Ada delapan makna menulis kretif, yaitu a) mengungkapkan diri, b) memahami perasaan dan pikiran, c) meningkatkan kesadaran pengamatan terhadap lingkungan, d) melibatkan diri secara aktif, e) mengembangkan kemampuan berbahasa, f) mengembangkan keterampilan kognitif, g) mengembangkan inisiatif dan disiplin ilmu, h) mendapatkan kesenangan.

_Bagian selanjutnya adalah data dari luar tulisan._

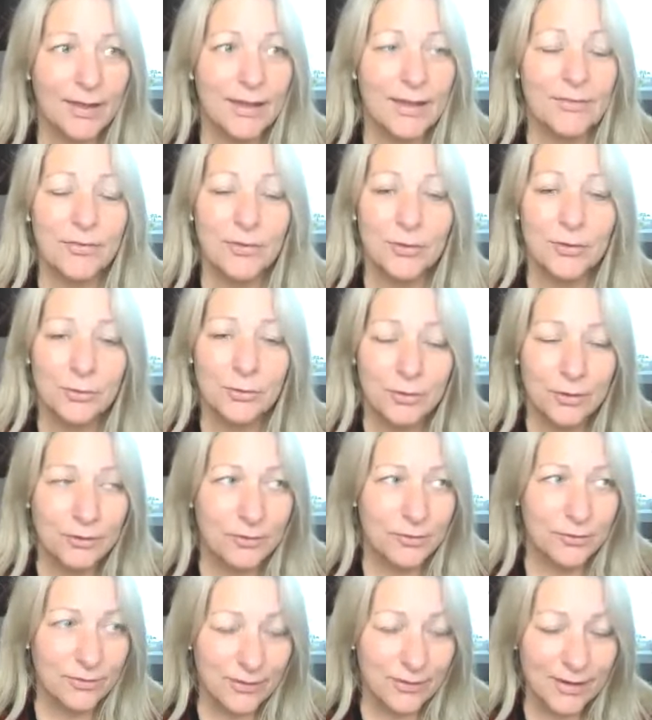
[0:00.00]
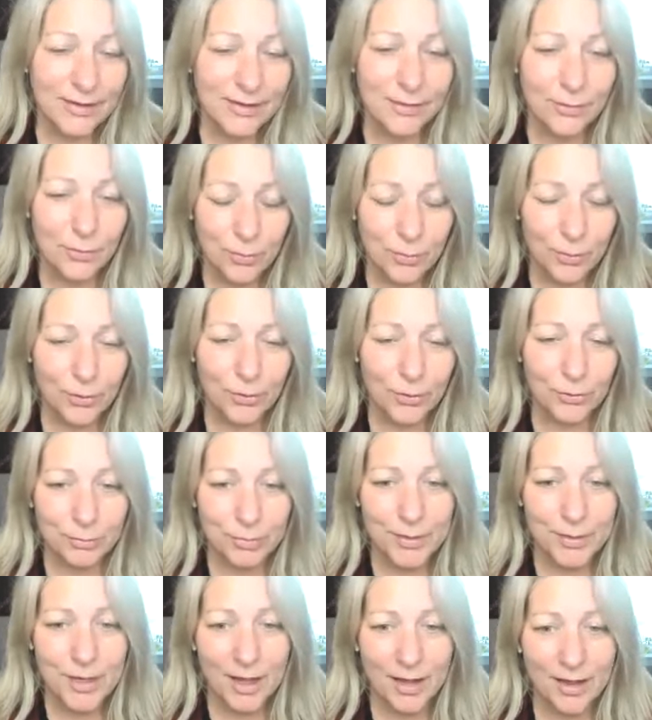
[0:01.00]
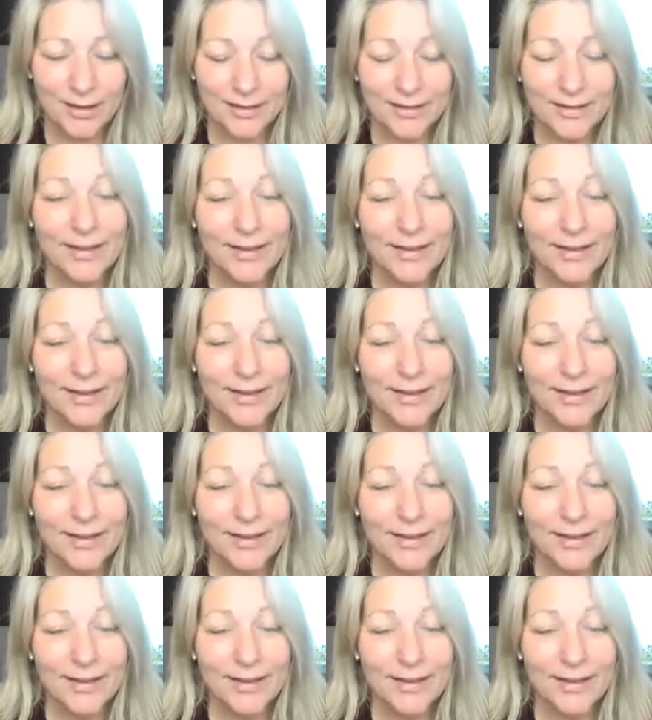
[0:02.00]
if you can see the world beyond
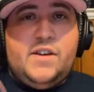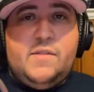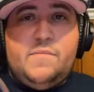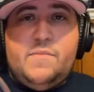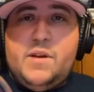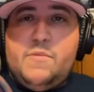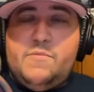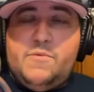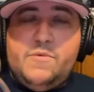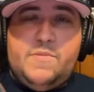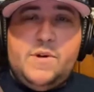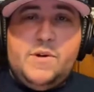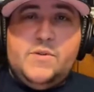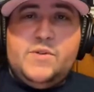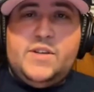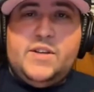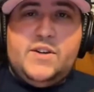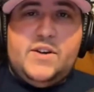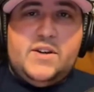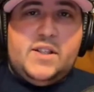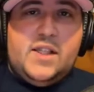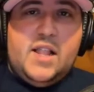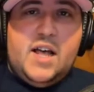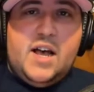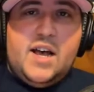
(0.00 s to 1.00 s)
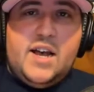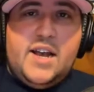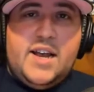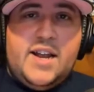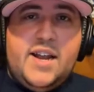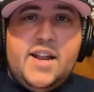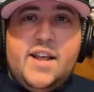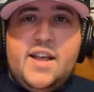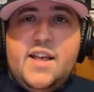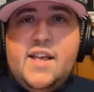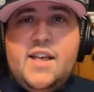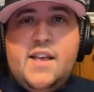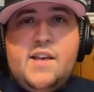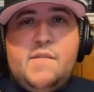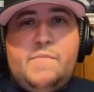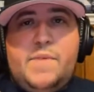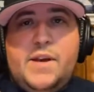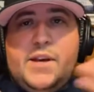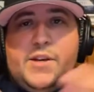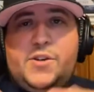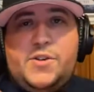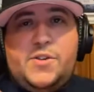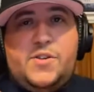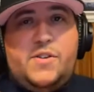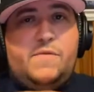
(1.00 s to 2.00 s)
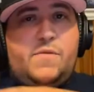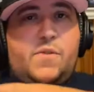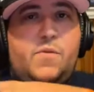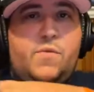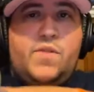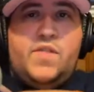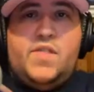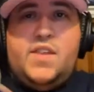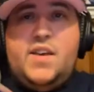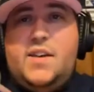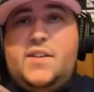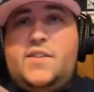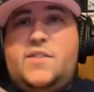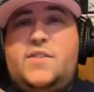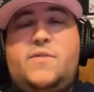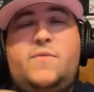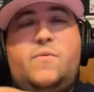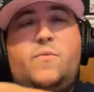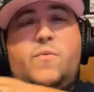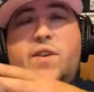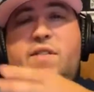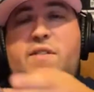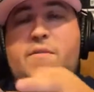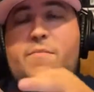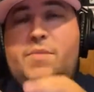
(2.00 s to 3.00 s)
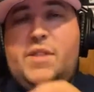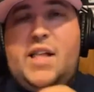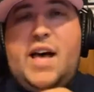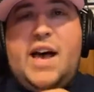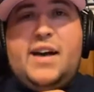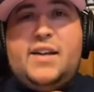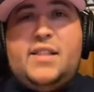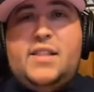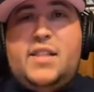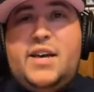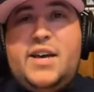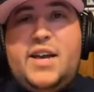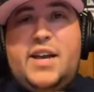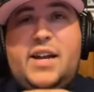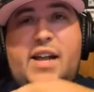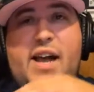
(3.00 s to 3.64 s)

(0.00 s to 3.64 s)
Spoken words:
people posting online pictures of this with a blacklight,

Proses penciptaan puisi merupakan perpaduan dari berbagai kegiatan, yaitu a) pemahaman terhadap realita, b) pemahaman bentuk pengungkapan, c) pemilihan kata-kata, d) penggunaan majas, e) penentuan ritme dan rima.

3.2 Saran
Semoga makalah ini bermanfaat khususnya bagi kami dan umumnya bagi semua pihak yang berkepentingan.Dengan terbentuknya makalah ini penulis sarankan agar dapat meningkatkan apresiasi karya sastra dan juga dapat meningkatkan menulis kreatif.



DAFTAR PUSTAKA
Haryadi dan Zamzani (1996/1997).Peningkatan Keterampilan Berbahasa Indonesia. Jakarta: Depdikbud.